◆ Directions:
Pictures do not belong in the copy, so please give every entry below again exactly.

◆ Input records:
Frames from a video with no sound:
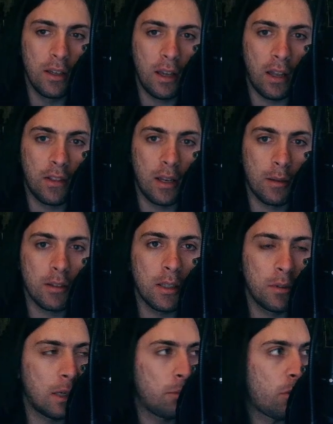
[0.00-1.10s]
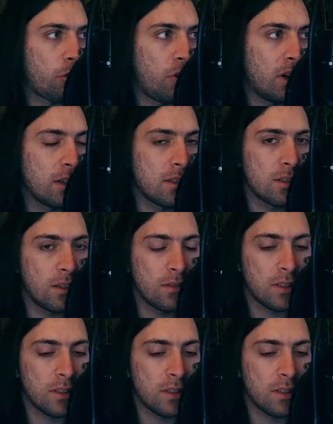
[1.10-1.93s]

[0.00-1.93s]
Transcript: And then I'm coming up with funky sounds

◆ Written answer:
Frames from a video with no sound:
[0.00-1.10s]
[1.10-1.93s]

[0.00-1.93s]
Transcript: And then I'm coming up with funky sounds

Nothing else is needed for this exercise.